Material shown:
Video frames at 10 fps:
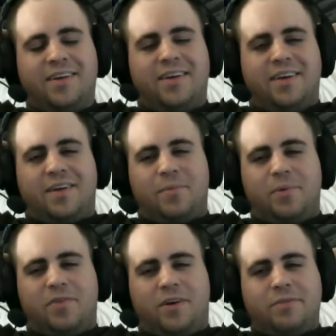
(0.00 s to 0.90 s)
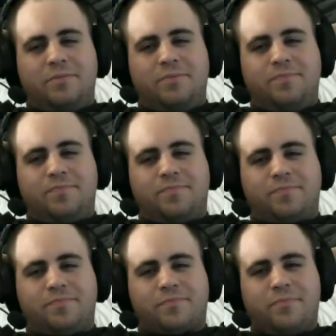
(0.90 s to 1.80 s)
it can be fun.
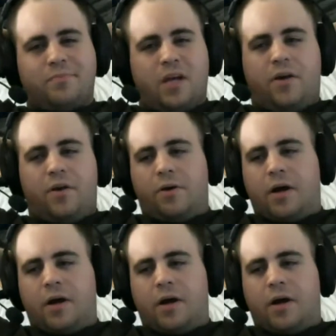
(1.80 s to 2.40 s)
I don't know.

Task instructions:
Omit all images when repeating the data above exactly.

Result of the exercise:
Video frames at 10 fps:
(0.00 s to 0.90 s)
(0.90 s to 1.80 s)
it can be fun.
(1.80 s to 2.40 s)
I don't know.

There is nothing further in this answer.